Selain itu, norma hukum tersebut hadir untuk melindungi dan menjamin
kehidupan Koperasi karena apabila setiap anggota Koperasi masuk keluar
secara bebas maka modal Koperasi menjadi tidak stabil yang berujung pada
kematian Koperasi. Menurut penulis, konsep sukarela memiliki makna yang
positif, artinya bahwa adanya sukarela setiap orang masuk menjadi anggota
Koperasi untuk tujuan kesejahteraan atas dasar kerja sama. Namun, tidak
dalam arti negatif yang mana anggota Koperasi bebas keluar yang berakibat
pada matinya Koperasi. Pasal 33 ayat (1) mengaminkan kebersamaan,
namun sukarela yang berdampak negatif disini tidak lagi menjamin
kebersamaan atau kekeluargaan karena tidak ada ikatan kepastian hukum
yang jelas. Oleh sebab itu, ketentuan ini justru sebagai derivasi dari Pasal 33
ayat (1) UUD NRI 1945.
g. Terhadap pengujian Pasal 68 UU 17/2012 mengenai Anggota Koperasi
harus membeli Sertipikat Modal Koperasi. Para Pemohon mendalilkan
bahwa ketentuan tersebut merupakan suatu paksaan.

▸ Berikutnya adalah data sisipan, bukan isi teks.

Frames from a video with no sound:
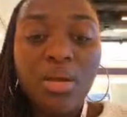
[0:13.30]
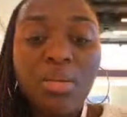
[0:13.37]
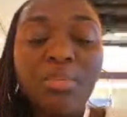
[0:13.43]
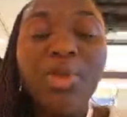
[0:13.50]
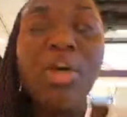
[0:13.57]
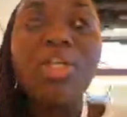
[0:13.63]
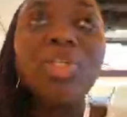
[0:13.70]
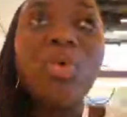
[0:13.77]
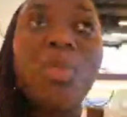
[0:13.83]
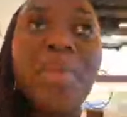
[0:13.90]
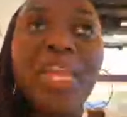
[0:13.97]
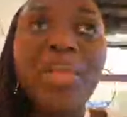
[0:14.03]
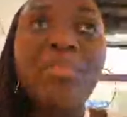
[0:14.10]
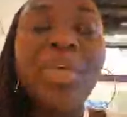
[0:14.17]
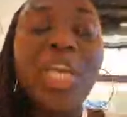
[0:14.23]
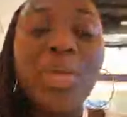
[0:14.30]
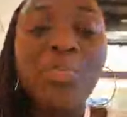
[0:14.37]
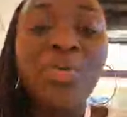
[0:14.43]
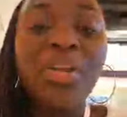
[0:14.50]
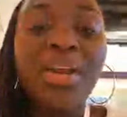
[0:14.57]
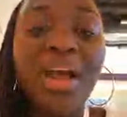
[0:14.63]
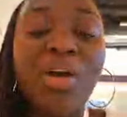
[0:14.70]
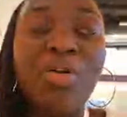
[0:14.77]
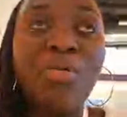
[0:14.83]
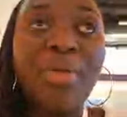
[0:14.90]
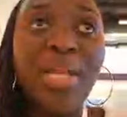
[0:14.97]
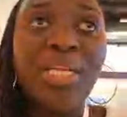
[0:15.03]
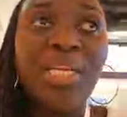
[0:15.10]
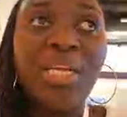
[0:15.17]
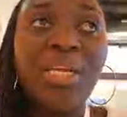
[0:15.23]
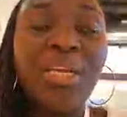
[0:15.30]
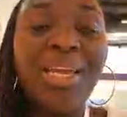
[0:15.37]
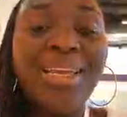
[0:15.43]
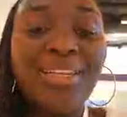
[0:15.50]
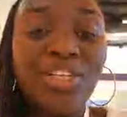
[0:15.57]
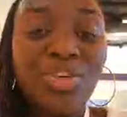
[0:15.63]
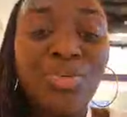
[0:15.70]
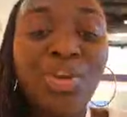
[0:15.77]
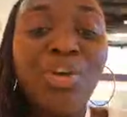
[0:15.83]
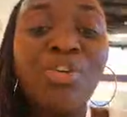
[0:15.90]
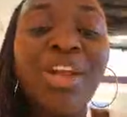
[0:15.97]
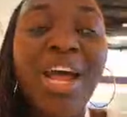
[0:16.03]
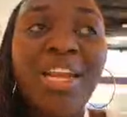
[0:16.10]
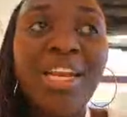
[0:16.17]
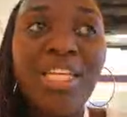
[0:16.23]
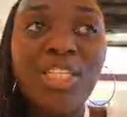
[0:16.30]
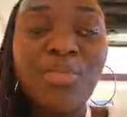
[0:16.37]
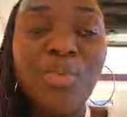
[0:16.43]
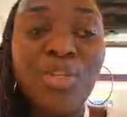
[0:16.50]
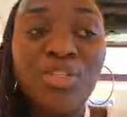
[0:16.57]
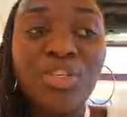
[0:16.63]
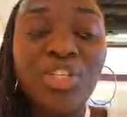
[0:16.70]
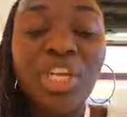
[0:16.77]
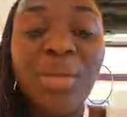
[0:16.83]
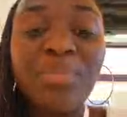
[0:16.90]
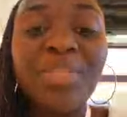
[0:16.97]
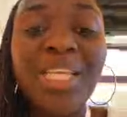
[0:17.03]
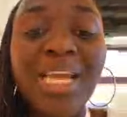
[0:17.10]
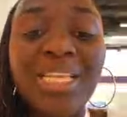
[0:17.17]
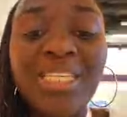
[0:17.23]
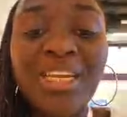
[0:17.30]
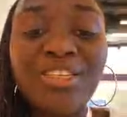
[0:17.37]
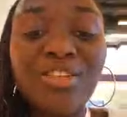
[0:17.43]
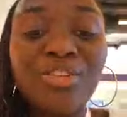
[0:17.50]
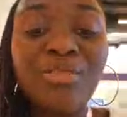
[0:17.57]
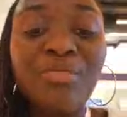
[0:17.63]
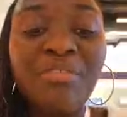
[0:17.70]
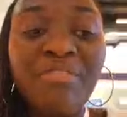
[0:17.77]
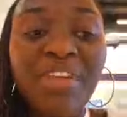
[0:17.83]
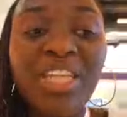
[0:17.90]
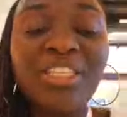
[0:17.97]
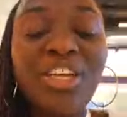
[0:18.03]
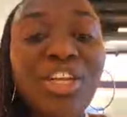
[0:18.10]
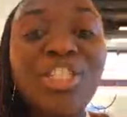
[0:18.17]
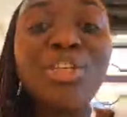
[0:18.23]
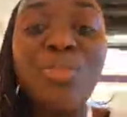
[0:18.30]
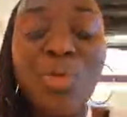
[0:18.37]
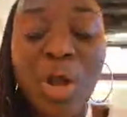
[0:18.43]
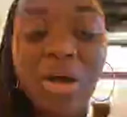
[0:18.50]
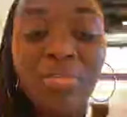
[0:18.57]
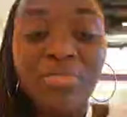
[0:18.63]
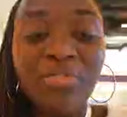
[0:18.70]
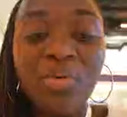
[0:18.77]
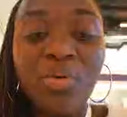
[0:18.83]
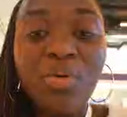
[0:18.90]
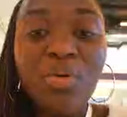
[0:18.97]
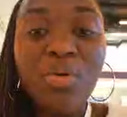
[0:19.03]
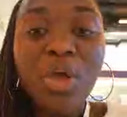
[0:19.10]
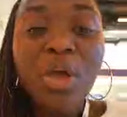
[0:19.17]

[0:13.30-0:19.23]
Because so many people that are already in the UK or that need sponsorship, these are the sorts of events that you need to look out for.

Terhadap anggapan
tersebut, penulis berpendapat bahwa kehadiran norma hukum tersebut
adalah untuk memperkuat modal Koperasi agar tumbuh sehat, kuat, mandiri
dan tangguh dalam menjalankan kegiatan usahanya sebagaimana disebutkan
dalam konsideran UU 17/2012. Selain itu, dengan terpenuhinya segala
kebutuhan modal Koperasi maka tidak lain pendapatan Anggota Koperasi
sendiri akan menjadi lebih besar yang tujuan akhirnya adalah untuk
kesejahteraan Para Anggota Koperasi sendiri.
58
h. Terhadap dalil pemohon dalam pengujian Pasal 82, 83 dan 84 UU 17/2012
yang pada intinya dianggap membatasi jenis usaha Koperasi. Penulis
berpendapat bahwa pemahaman Pemohon terhadap Pasal 82, 83 dan 84 UU
17/2012 sangat keliru, sebab norma hukum tersebut seharusnya dimaknai
bukan sebagai pembatasan jenis usaha Koperasi, tetapi untuk menspesialisai
usaha koperasi dalam rangka efisiensi. Artinya bahwa usaha Koperasi yang
sudah ada sebelumnya tidak serta merta dihapus karena hadirnya ketentuan
ini, namun dikategorissasikan dalam jenisnya masing-masing. Hal ini
bertujuan agar Koperasi menjadi lebih fokus pada satu jenis usaha saja,
sehingga Koperasi sebagai entitas bisnis dapat menjadi lebih kuat dan
tangguh dalam bersaing. Hal ini juga bertujuan agar terjamin sistem
pengawasan, baik yang dilakukan oleh pihak internal maupun eksternal
Koperasi lebih mudah dan optimalisasi dalam pengelolaan usaha Koperasi
lebih terarah bahkan lebih maju, sehingga dapat mencapai tujuannya yaitu
kesejahteraan anggota Koperasi khusunya dan masyarakat pada umumnya.
Dengan kata lain, dalil Pomohon dalam pengujian pasal ini tidak berdasar.